[INSTRUCTIONS TO FOLLOW]
Locate "[0:01.00-0:02.00]" in the listing. Transcribe the line that contains it and every line that follows, through the last, omitting all pictures.

[Opening EXERCISE DATA section]

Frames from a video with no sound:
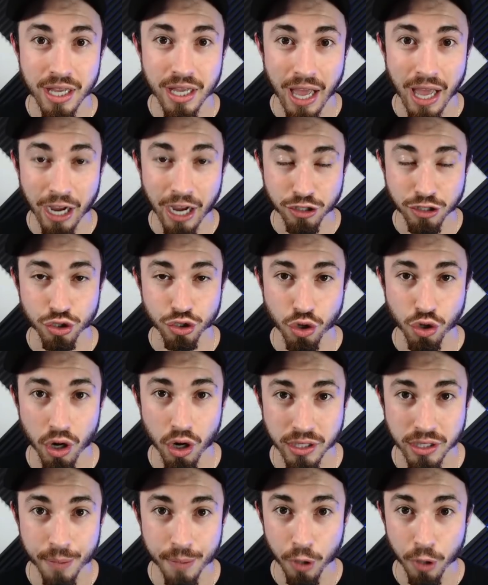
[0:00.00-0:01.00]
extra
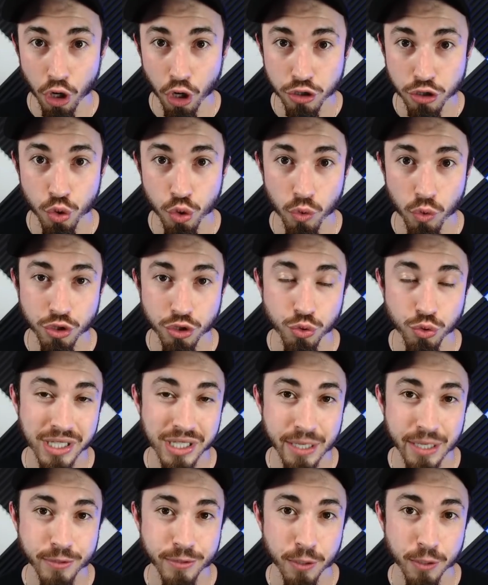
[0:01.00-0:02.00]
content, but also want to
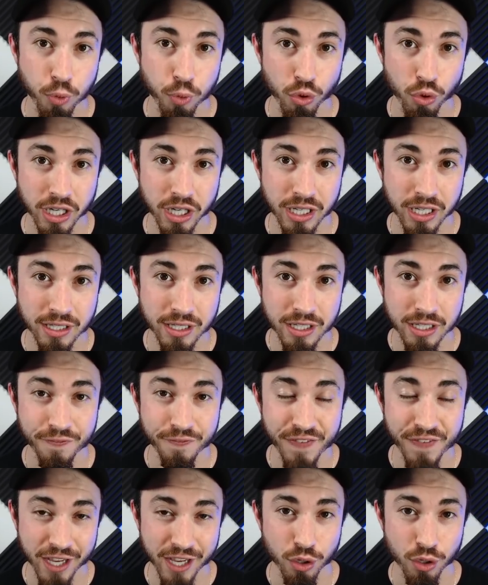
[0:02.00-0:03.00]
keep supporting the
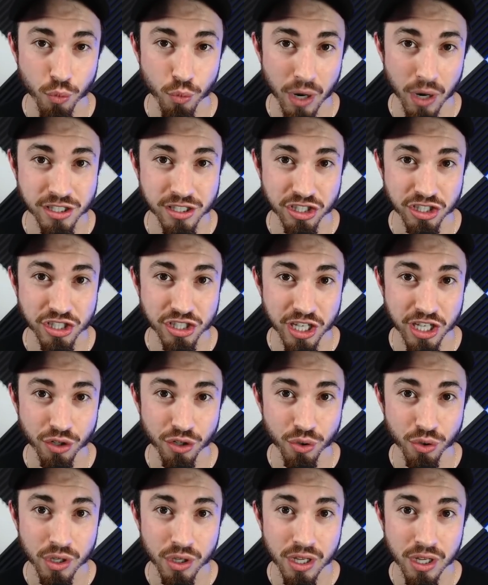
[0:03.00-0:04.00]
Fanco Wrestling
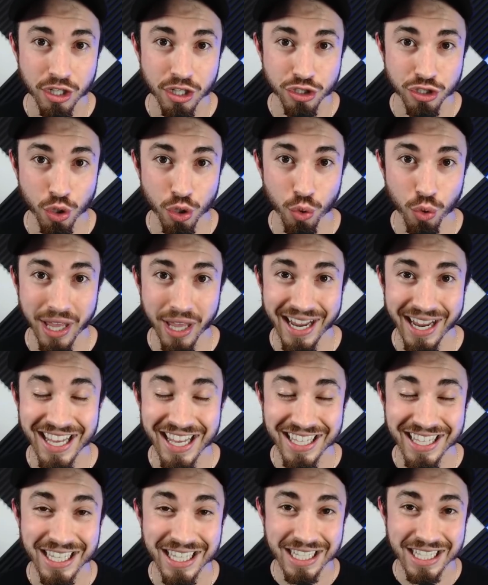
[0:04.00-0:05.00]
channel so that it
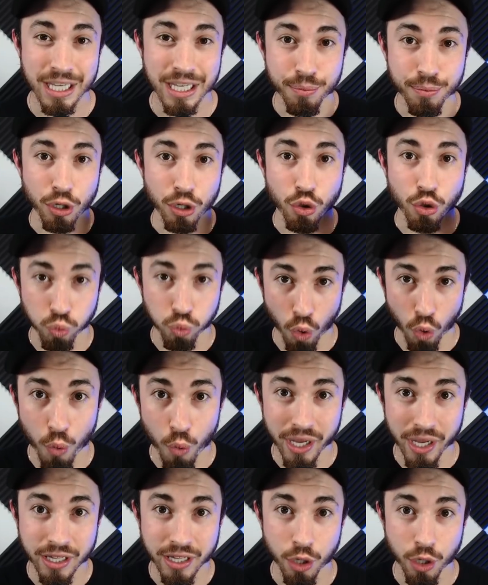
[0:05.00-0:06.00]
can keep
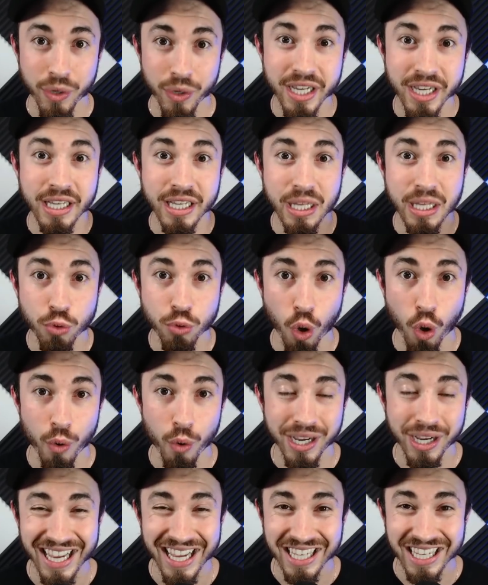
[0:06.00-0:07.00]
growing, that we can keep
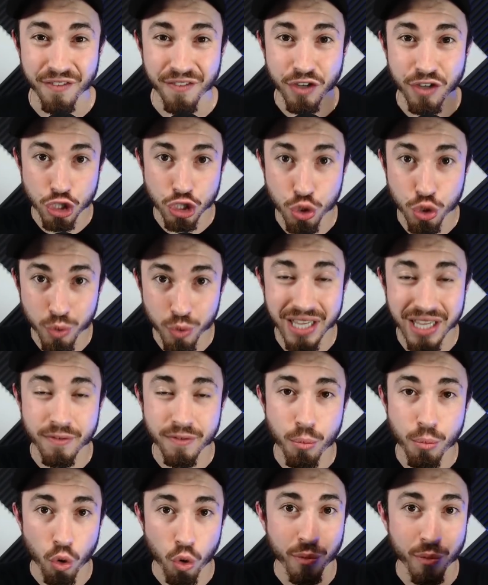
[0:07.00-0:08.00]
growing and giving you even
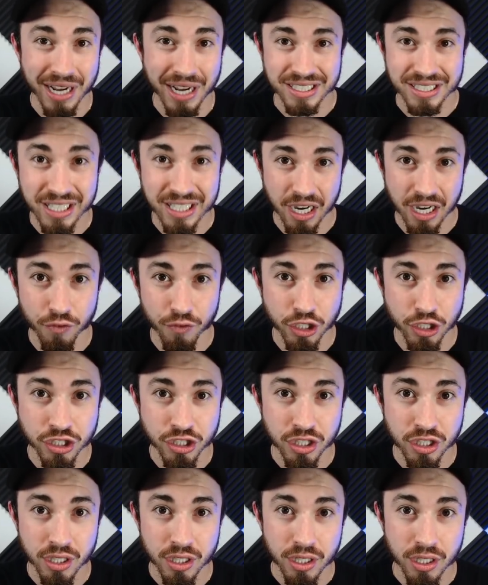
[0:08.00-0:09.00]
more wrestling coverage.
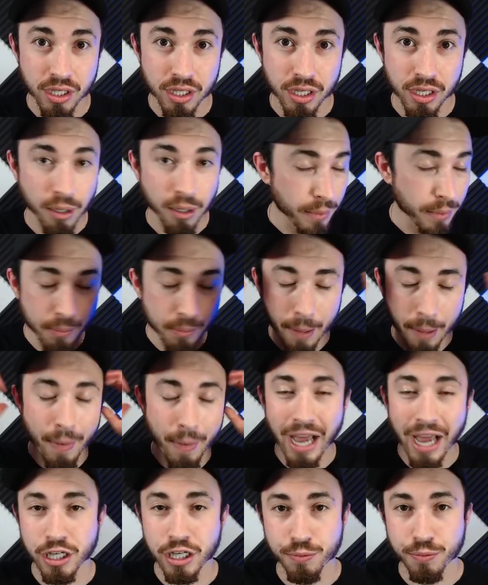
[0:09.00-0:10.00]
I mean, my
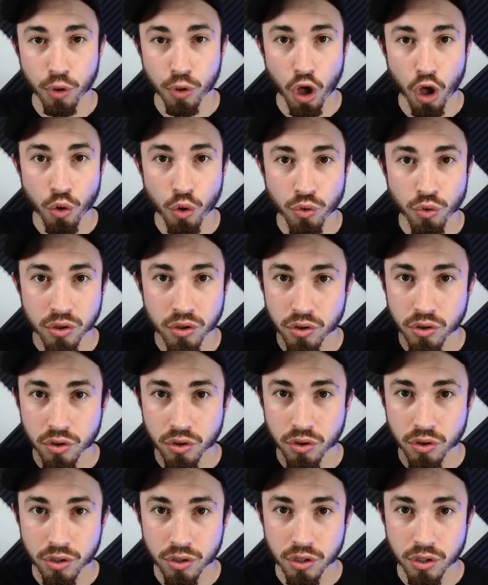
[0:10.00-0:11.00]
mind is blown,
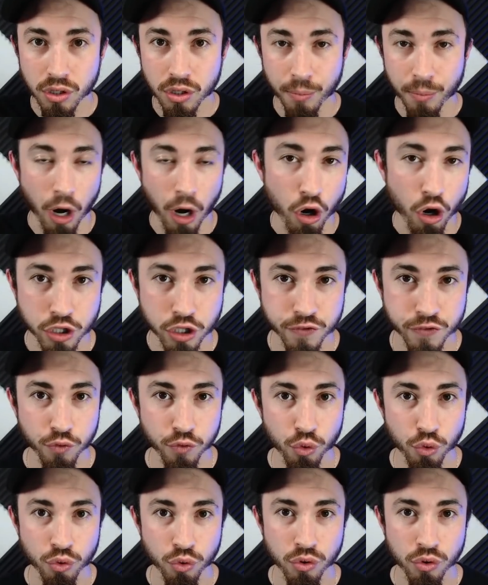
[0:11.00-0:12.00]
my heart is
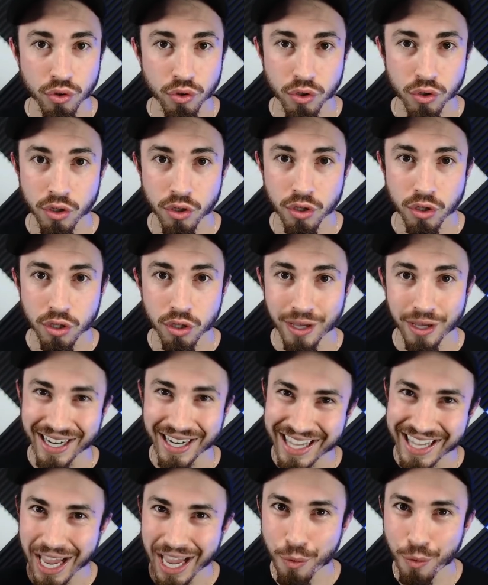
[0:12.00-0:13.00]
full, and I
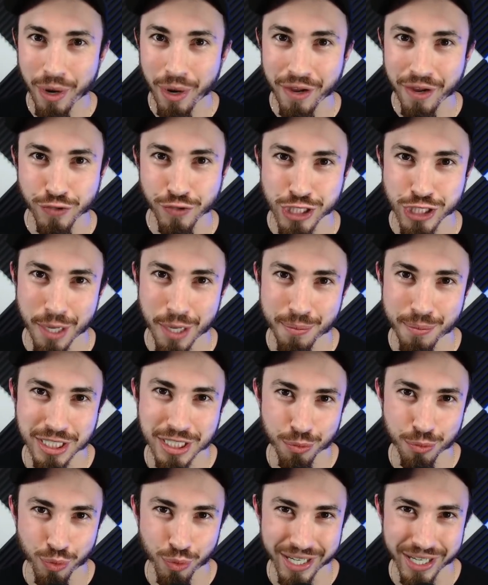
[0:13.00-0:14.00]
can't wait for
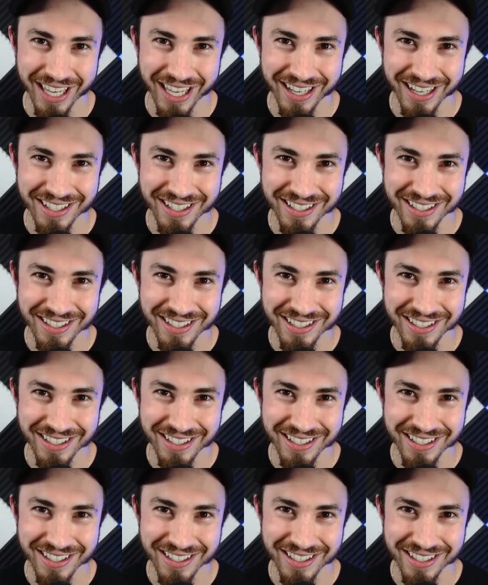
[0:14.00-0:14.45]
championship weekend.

[Closing EXERCISE DATA section]

[RESULT OF THIS EXERCISE]
[0:01.00-0:02.00]
content, but also want to
[0:02.00-0:03.00]
keep supporting the
[0:03.00-0:04.00]
Fanco Wrestling
[0:04.00-0:05.00]
channel so that it
[0:05.00-0:06.00]
can keep
[0:06.00-0:07.00]
growing, that we can keep
[0:07.00-0:08.00]
growing and giving you even
[0:08.00-0:09.00]
more wrestling coverage.
[0:09.00-0:10.00]
I mean, my
[0:10.00-0:11.00]
mind is blown,
[0:11.00-0:12.00]
my heart is
[0:12.00-0:13.00]
full, and I
[0:13.00-0:14.00]
can't wait for
[0:14.00-0:14.45]
championship weekend.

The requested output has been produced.